At first I was trying to do it without decoding. Wrote a bunch of tools in several
languages attempting to do that. None of them worked for all cases (some worked for a few,
some worked for none).
The existing tools out there-- sox, mplayer, ffmpeg-- all require decoding/re-encoding,
but even with that they failed on various edge cases (multiple streams in a file, streams
with zero audio data, empty files, etc).
I finally ended up with the only thing that sort of worked and handled ALL the edge cases,
even though it requires decoding and recoding audio, which wastes CPU and also might
introduce artifacts, which was this magical pipeline:
ogg123 --audio-buffer 0 -q -d wav -f - files-to-concat/*ogg | oggenc -Q - >
total-file.ogg
Except for one problem.
Any shows longer than 3:22:53 get concatenated to 3:22:53. What's special about that
number?

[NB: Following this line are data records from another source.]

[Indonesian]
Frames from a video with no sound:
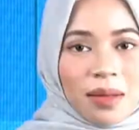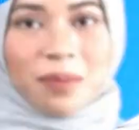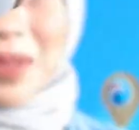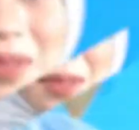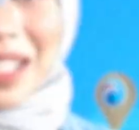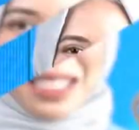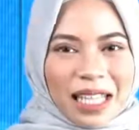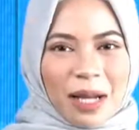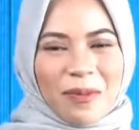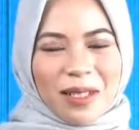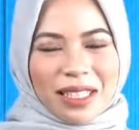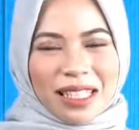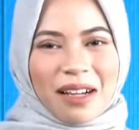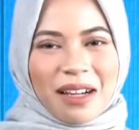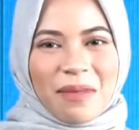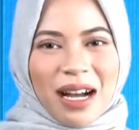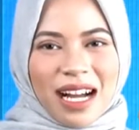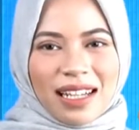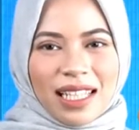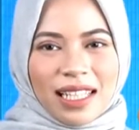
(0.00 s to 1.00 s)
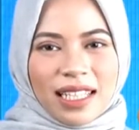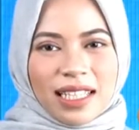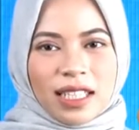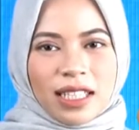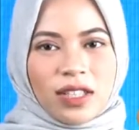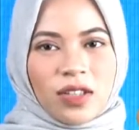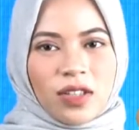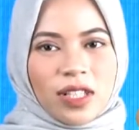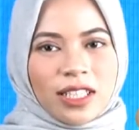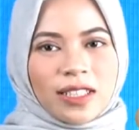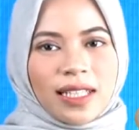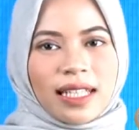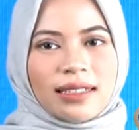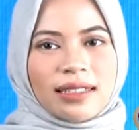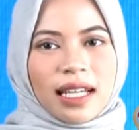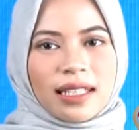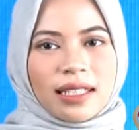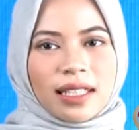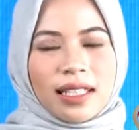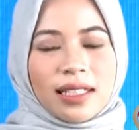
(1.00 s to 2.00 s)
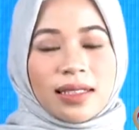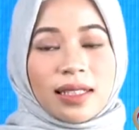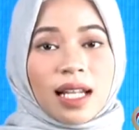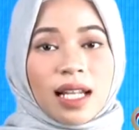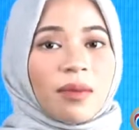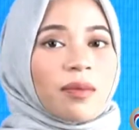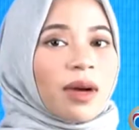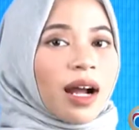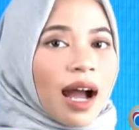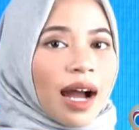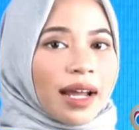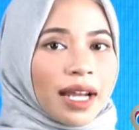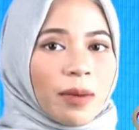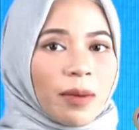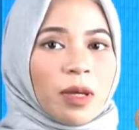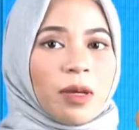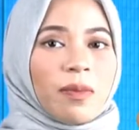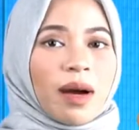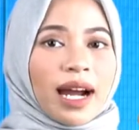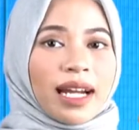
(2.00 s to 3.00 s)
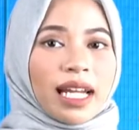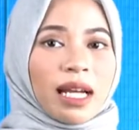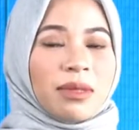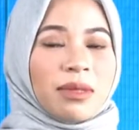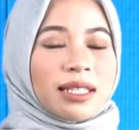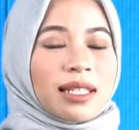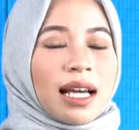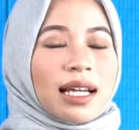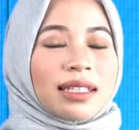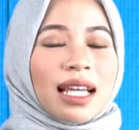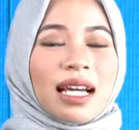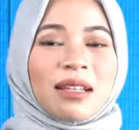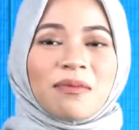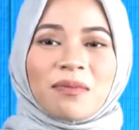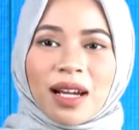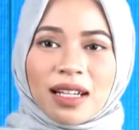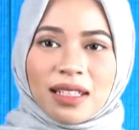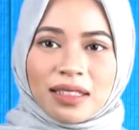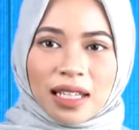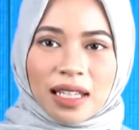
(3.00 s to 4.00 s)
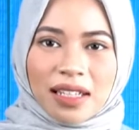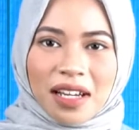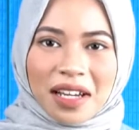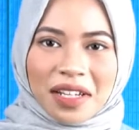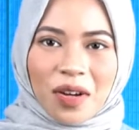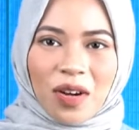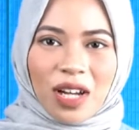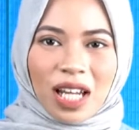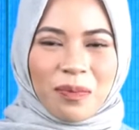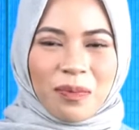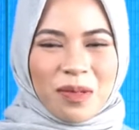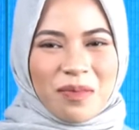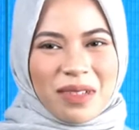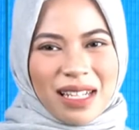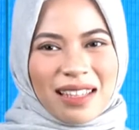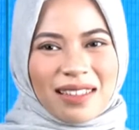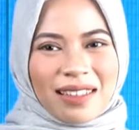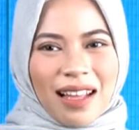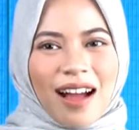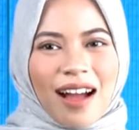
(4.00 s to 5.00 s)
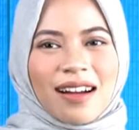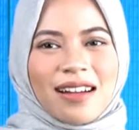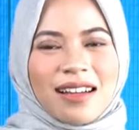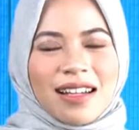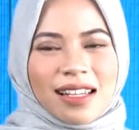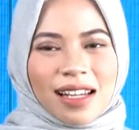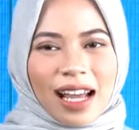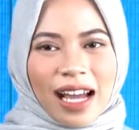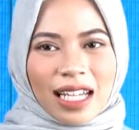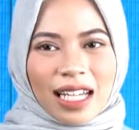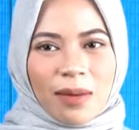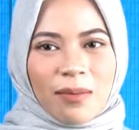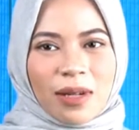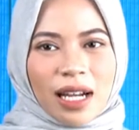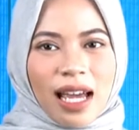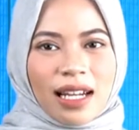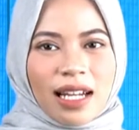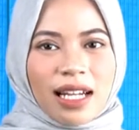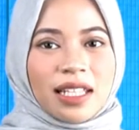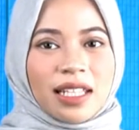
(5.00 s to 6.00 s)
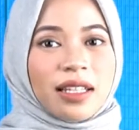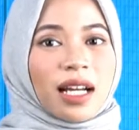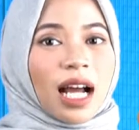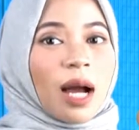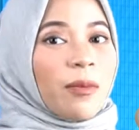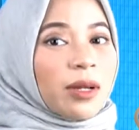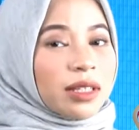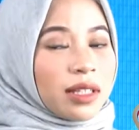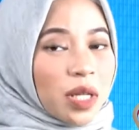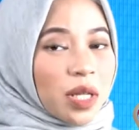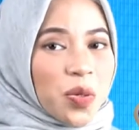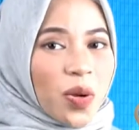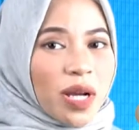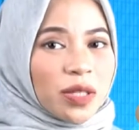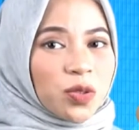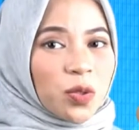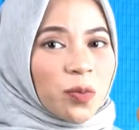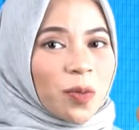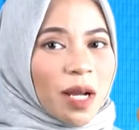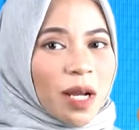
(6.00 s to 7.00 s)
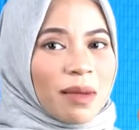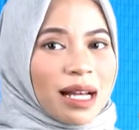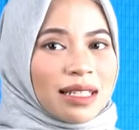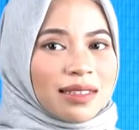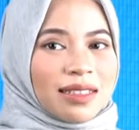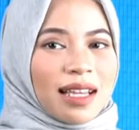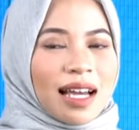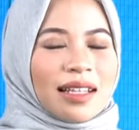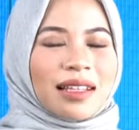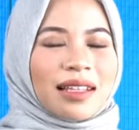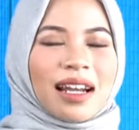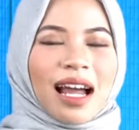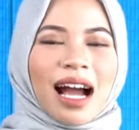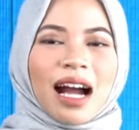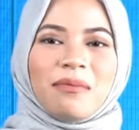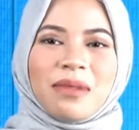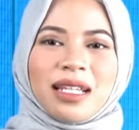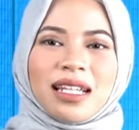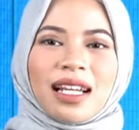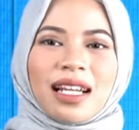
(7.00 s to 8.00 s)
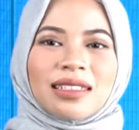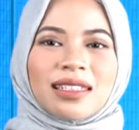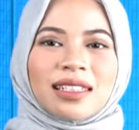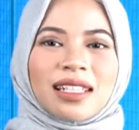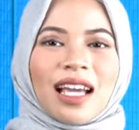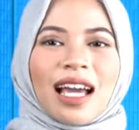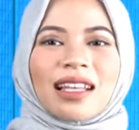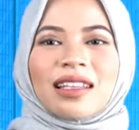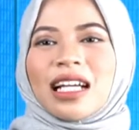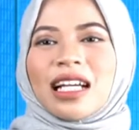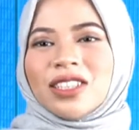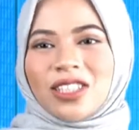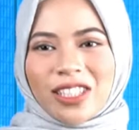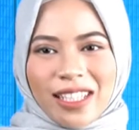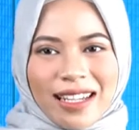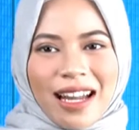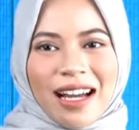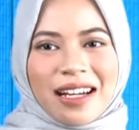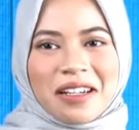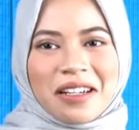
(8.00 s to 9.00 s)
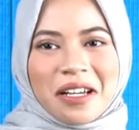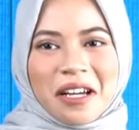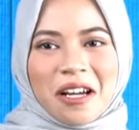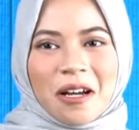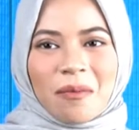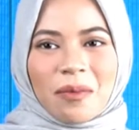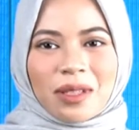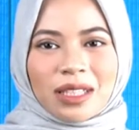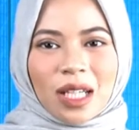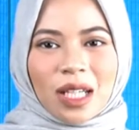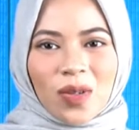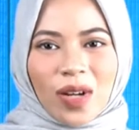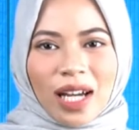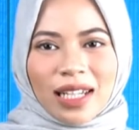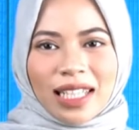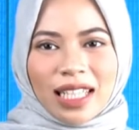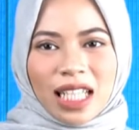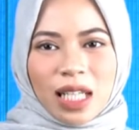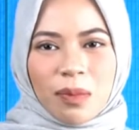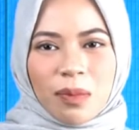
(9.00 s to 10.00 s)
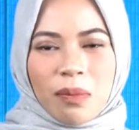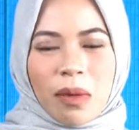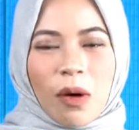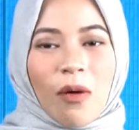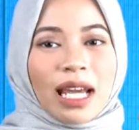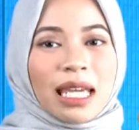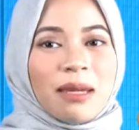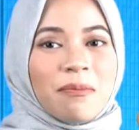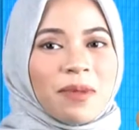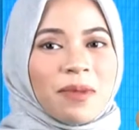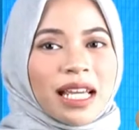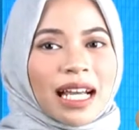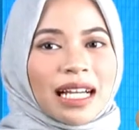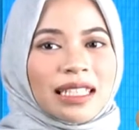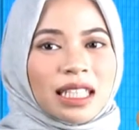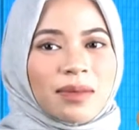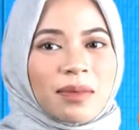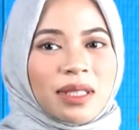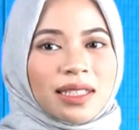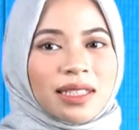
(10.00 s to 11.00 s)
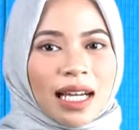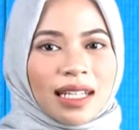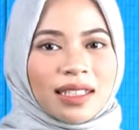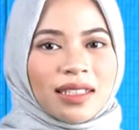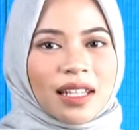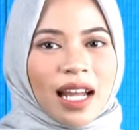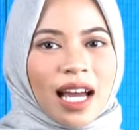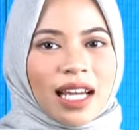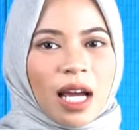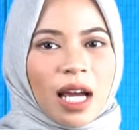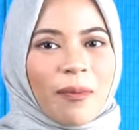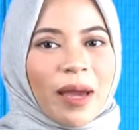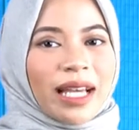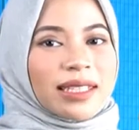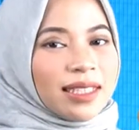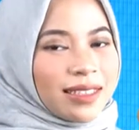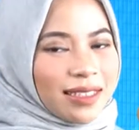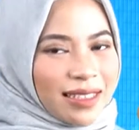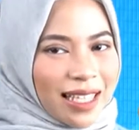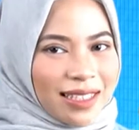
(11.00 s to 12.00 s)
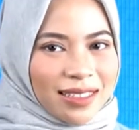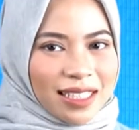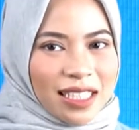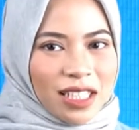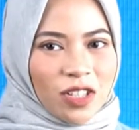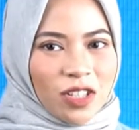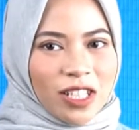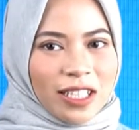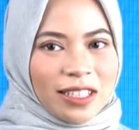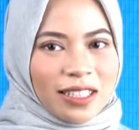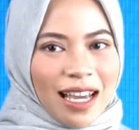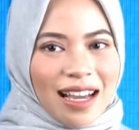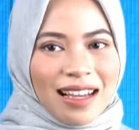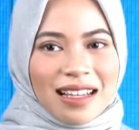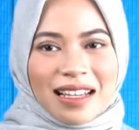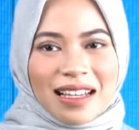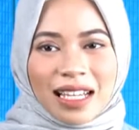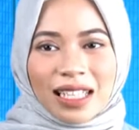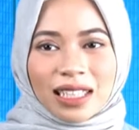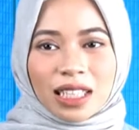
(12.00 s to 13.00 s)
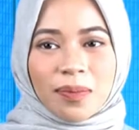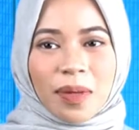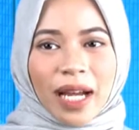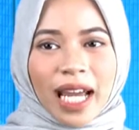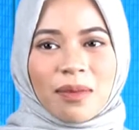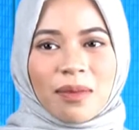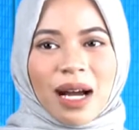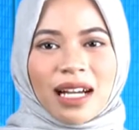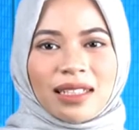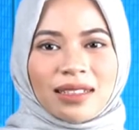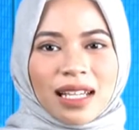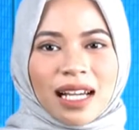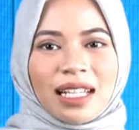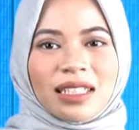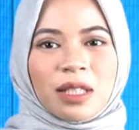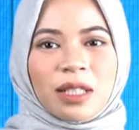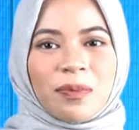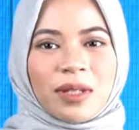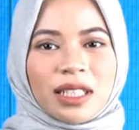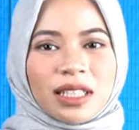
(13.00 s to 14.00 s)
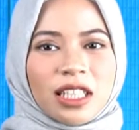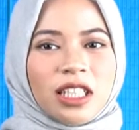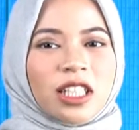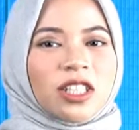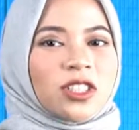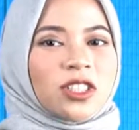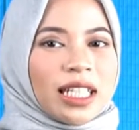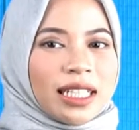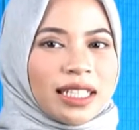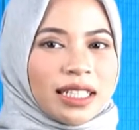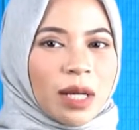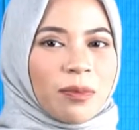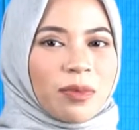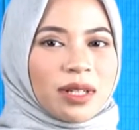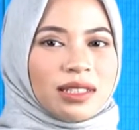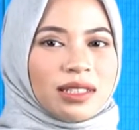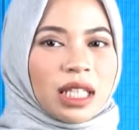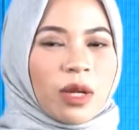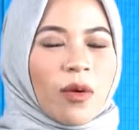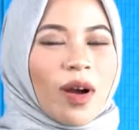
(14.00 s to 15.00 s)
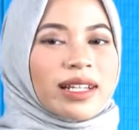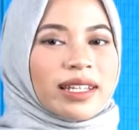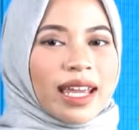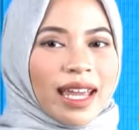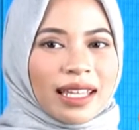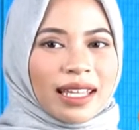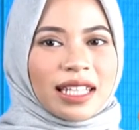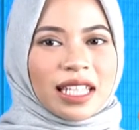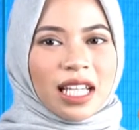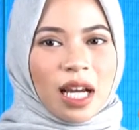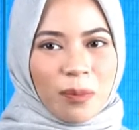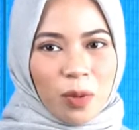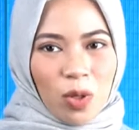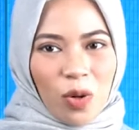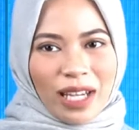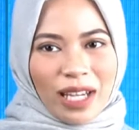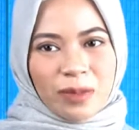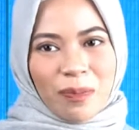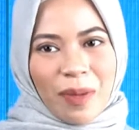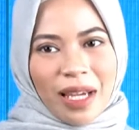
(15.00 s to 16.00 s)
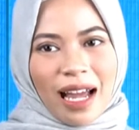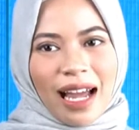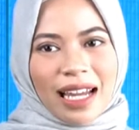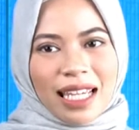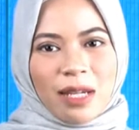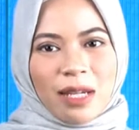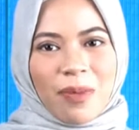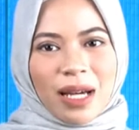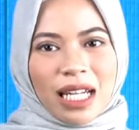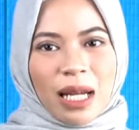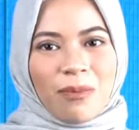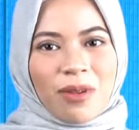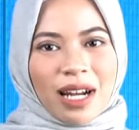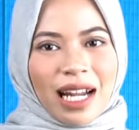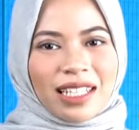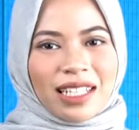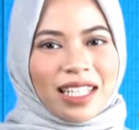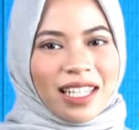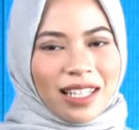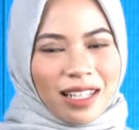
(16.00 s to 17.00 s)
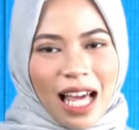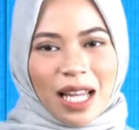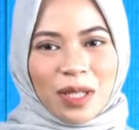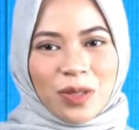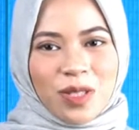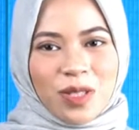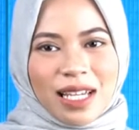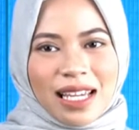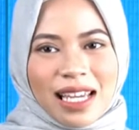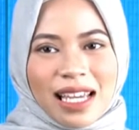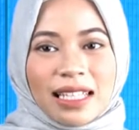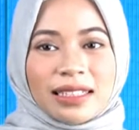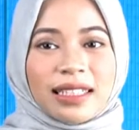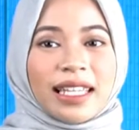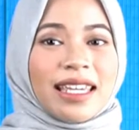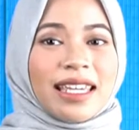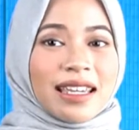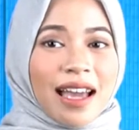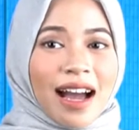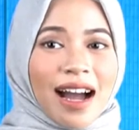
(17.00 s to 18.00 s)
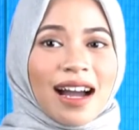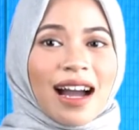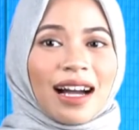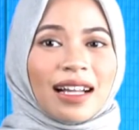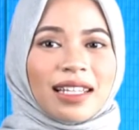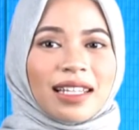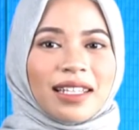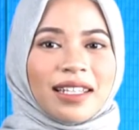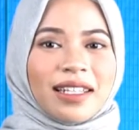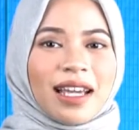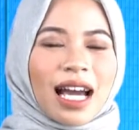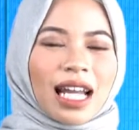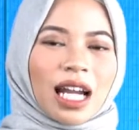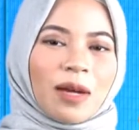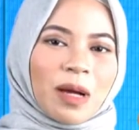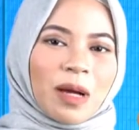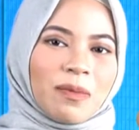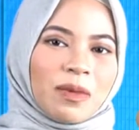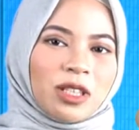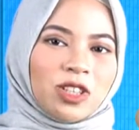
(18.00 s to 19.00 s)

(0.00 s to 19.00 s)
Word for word: Berita pertama, Indonesia saat ini sedang menghadapi bahaya besar tanpa disadari oleh pemerintah karena berada di tengah pertarungan supremasi antara Amerika Serikat dan Cina. Pertarungan ini membawa implikasi besar terhadap eksistensi Indonesia sebagai bangsa seperti terjadinya peristiwa G30 SPKI pada Perang Dingin lalu. Sehingga hal ini diharapkanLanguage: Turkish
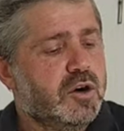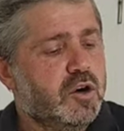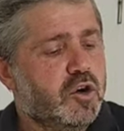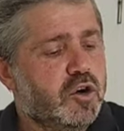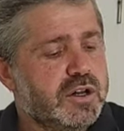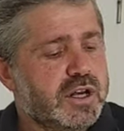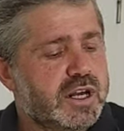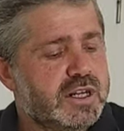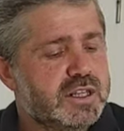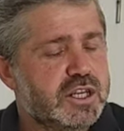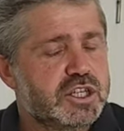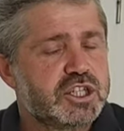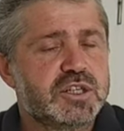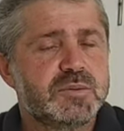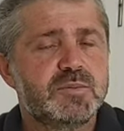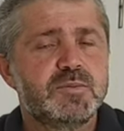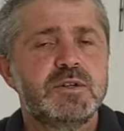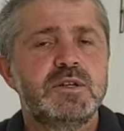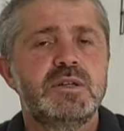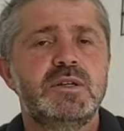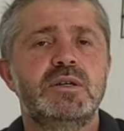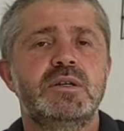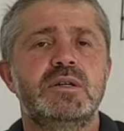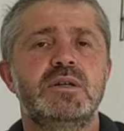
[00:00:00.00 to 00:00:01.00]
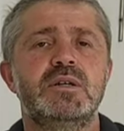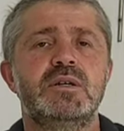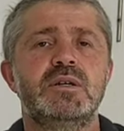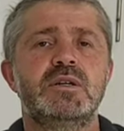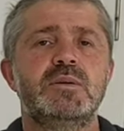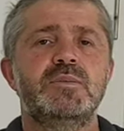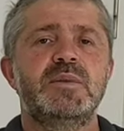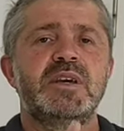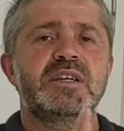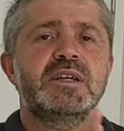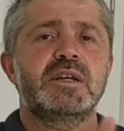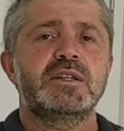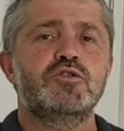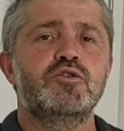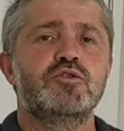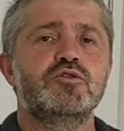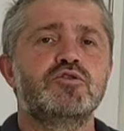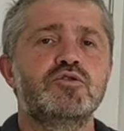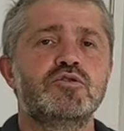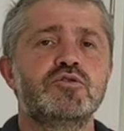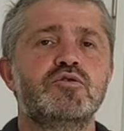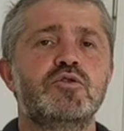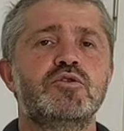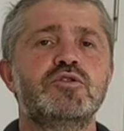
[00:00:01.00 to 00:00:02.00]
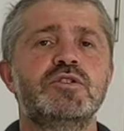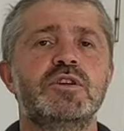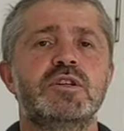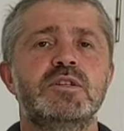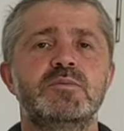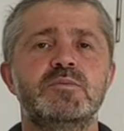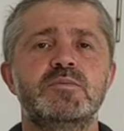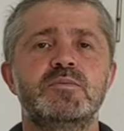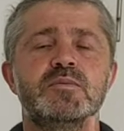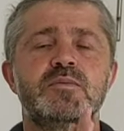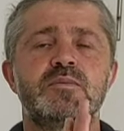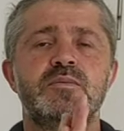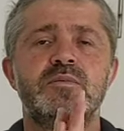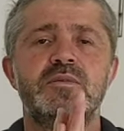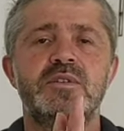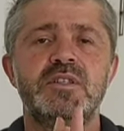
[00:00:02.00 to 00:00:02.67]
Oraya taşıp e, bekletiyorsunuz dostlarım.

Oh, I bet it is a size_t overflow in probably the total number of decoded bytes at
44.1khz.
If my math is correct, 44.1khz, 2 channels, 16 bits, 3:22:53 is 2,147,317,200 bytes.
Ding.
Now what? Go digging through the source of ogg123 or oggenc looking for the problem, and
try to patch it?
Ogg Vorbis has been a released standard since, what, 2000? Is it possible in 2014 that
I'm the only person who has ever run into this problem?